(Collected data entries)
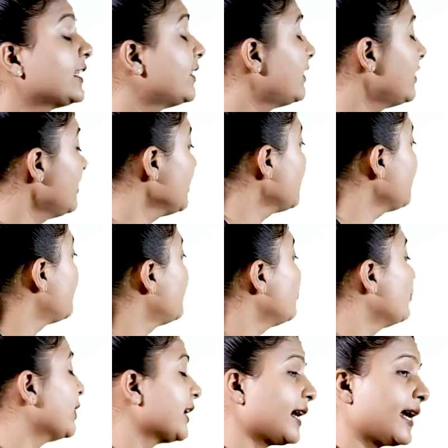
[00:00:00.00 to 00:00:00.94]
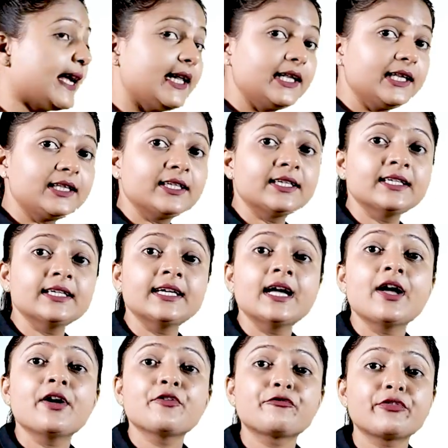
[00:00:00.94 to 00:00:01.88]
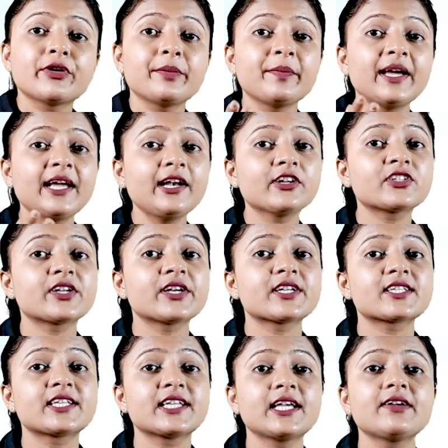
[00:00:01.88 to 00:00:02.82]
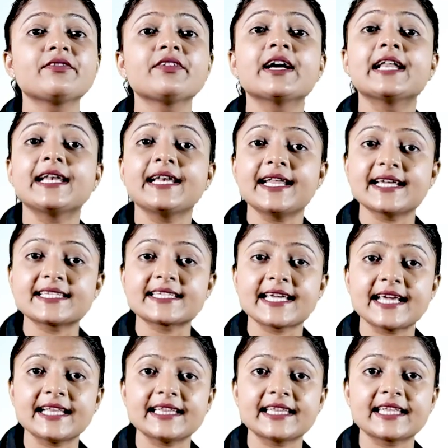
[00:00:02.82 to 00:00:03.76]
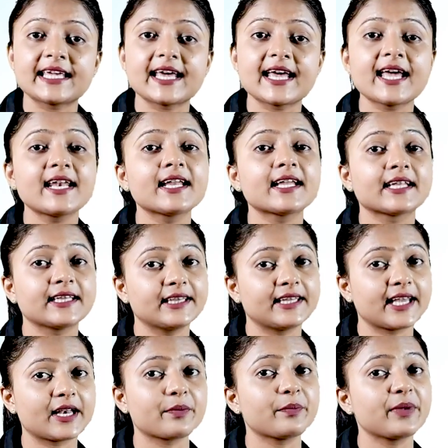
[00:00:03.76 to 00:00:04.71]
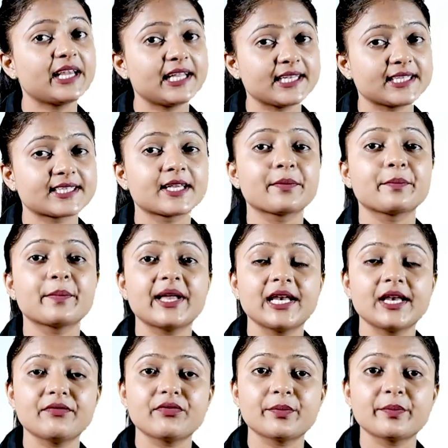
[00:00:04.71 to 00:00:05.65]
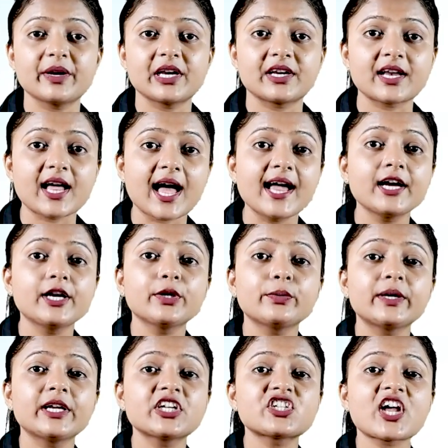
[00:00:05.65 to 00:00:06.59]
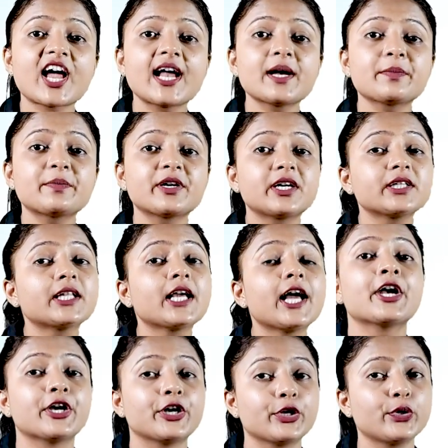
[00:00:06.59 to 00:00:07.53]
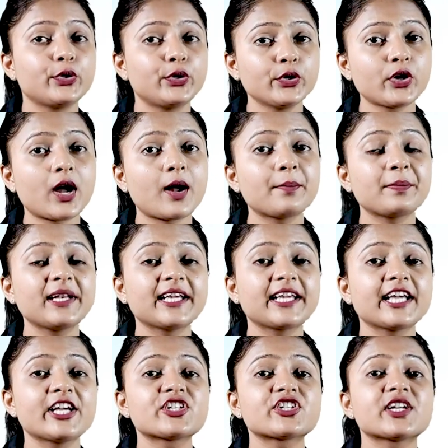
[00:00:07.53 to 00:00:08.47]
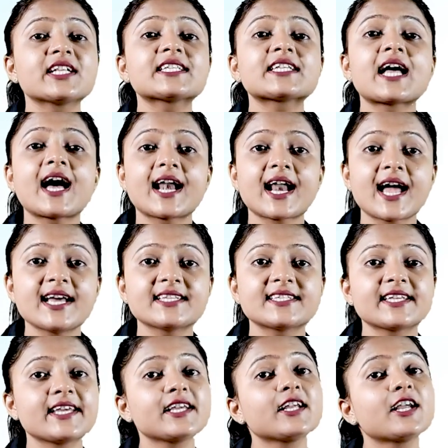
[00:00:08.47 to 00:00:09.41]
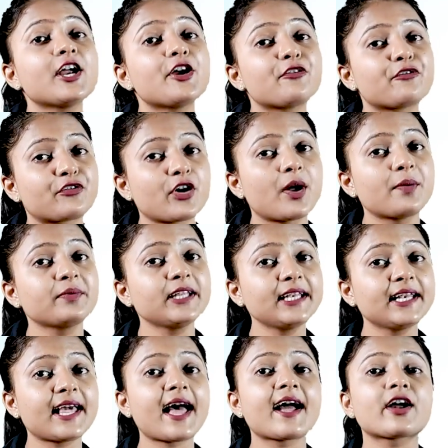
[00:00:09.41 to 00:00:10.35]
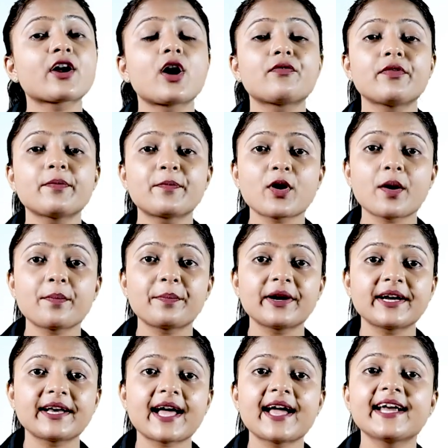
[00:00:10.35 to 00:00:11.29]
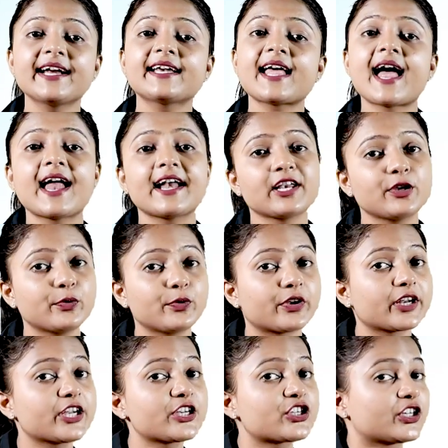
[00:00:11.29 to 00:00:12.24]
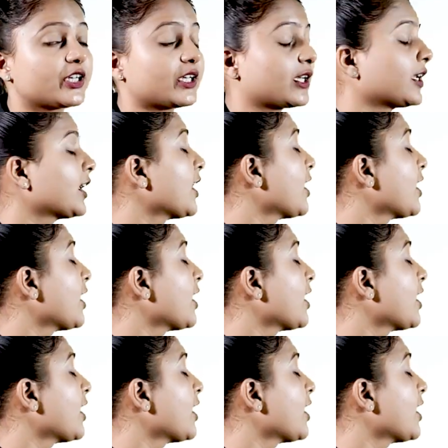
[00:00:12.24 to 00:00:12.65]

Third, poor health. Females receive less health care than males. Many women die during childbirth due to complications arising from the lack of a proper diet and nutrition.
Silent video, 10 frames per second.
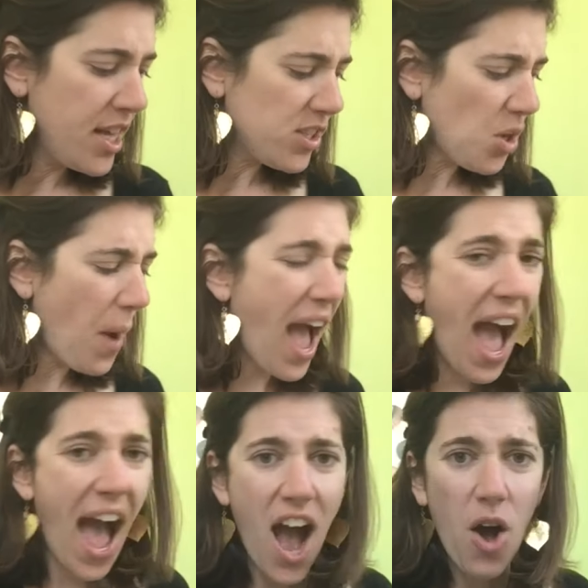So
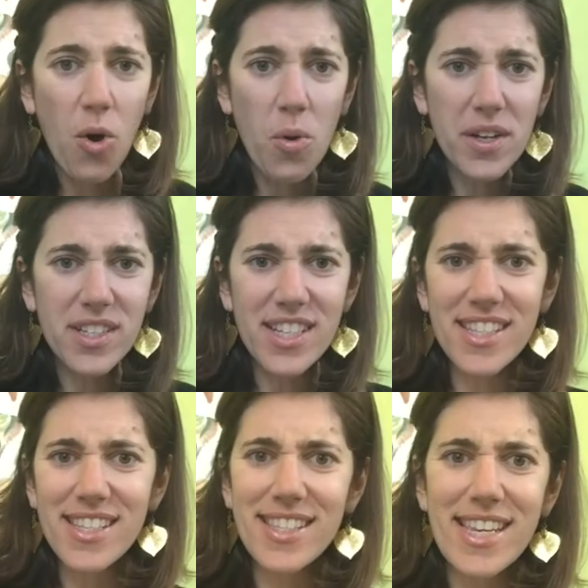how does
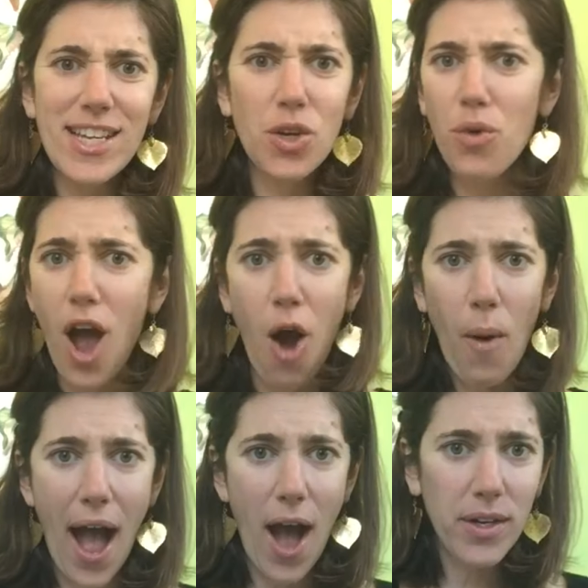a seed grow?
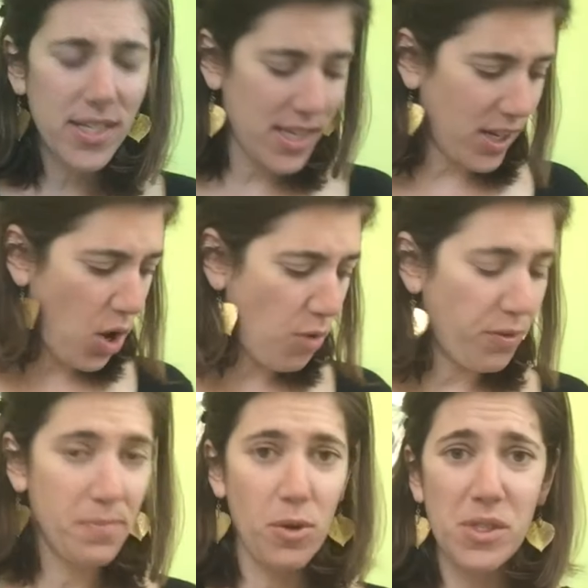How does it go
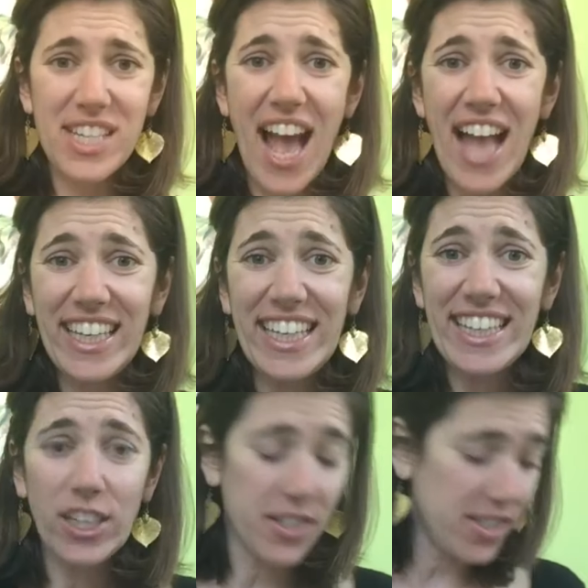from those tiny
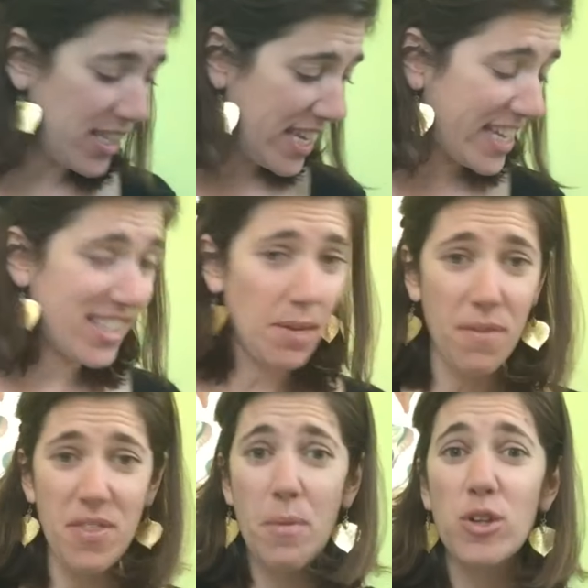little seeds, some
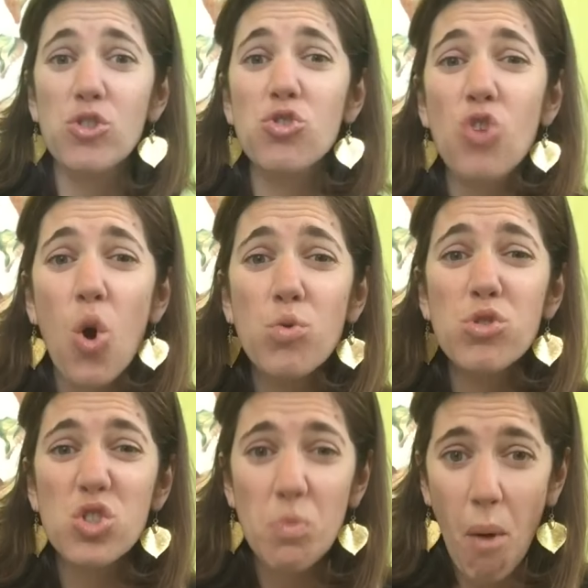of them are so
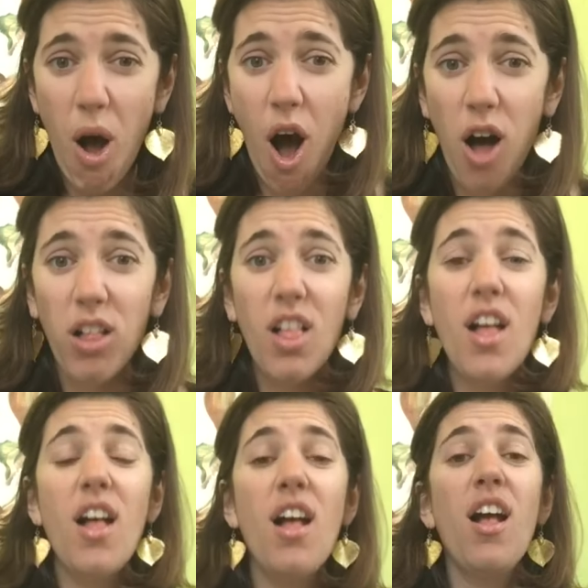small,
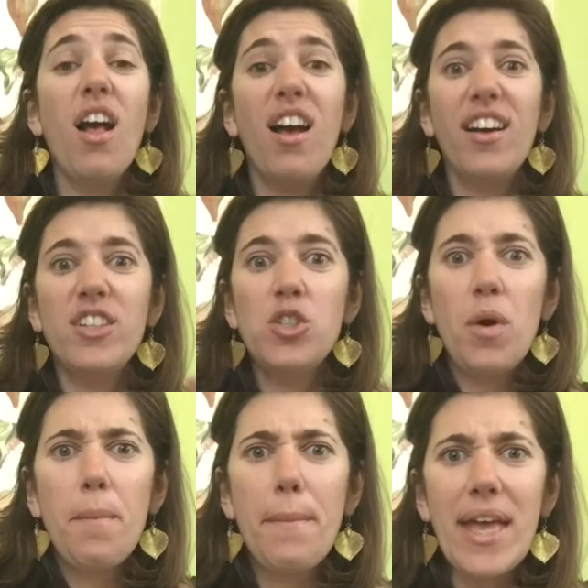to
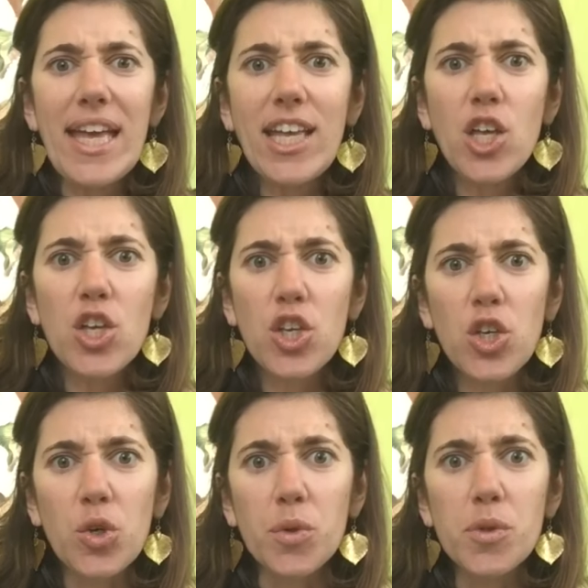a big,
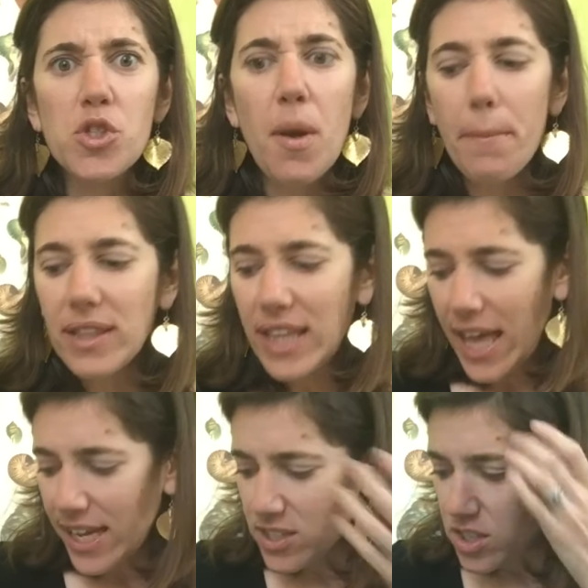huge
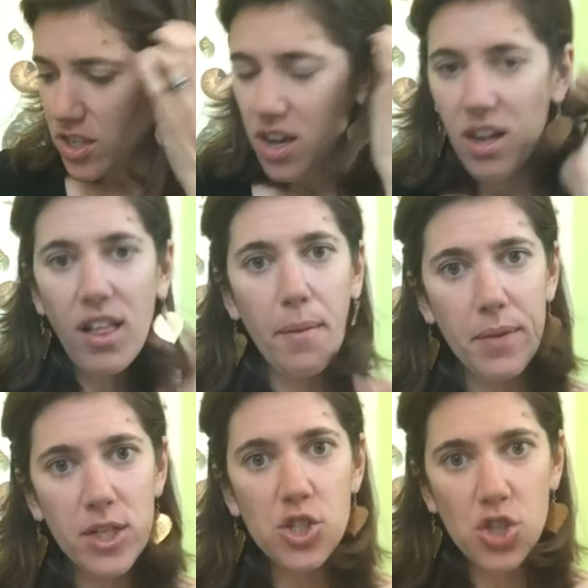plant? I'm
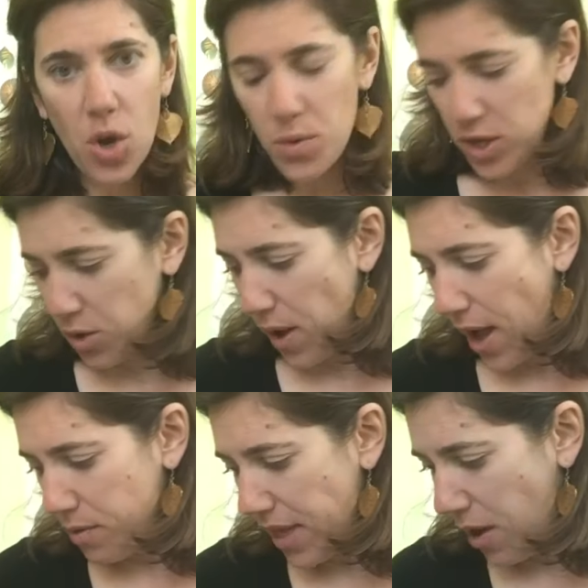going to show you
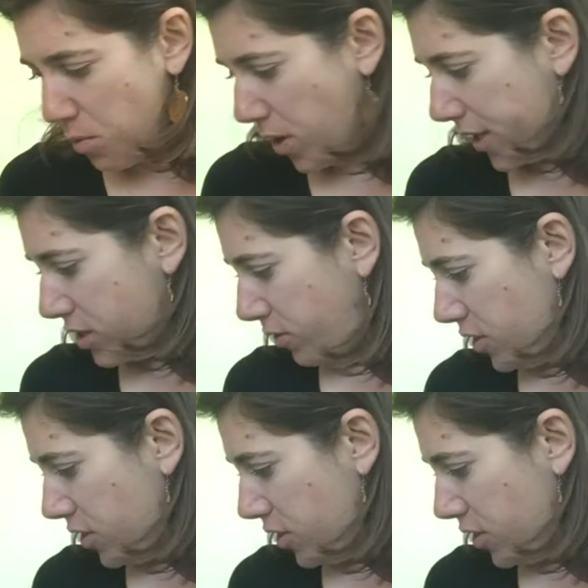how that works.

### EXERCISE OBJECTIVE
Please write out exactly the lines from the one containing "[00:00:07.53 to 00:00:08.47]" through the last line of the records above, and leave out any pictures.

### ANSWER TO THIS EXERCISE
[00:00:07.53 to 00:00:08.47]
[00:00:08.47 to 00:00:09.41]
[00:00:09.41 to 00:00:10.35]
[00:00:10.35 to 00:00:11.29]
[00:00:11.29 to 00:00:12.24]
[00:00:12.24 to 00:00:12.65]

Third, poor health. Females receive less health care than males. Many women die during childbirth due to complications arising from the lack of a proper diet and nutrition.
Silent video, 10 frames per second.
So
how does
a seed grow?
How does it go
from those tiny
little seeds, some
of them are so
small,
to
a big,
huge
plant? I'm
going to show you
how that works.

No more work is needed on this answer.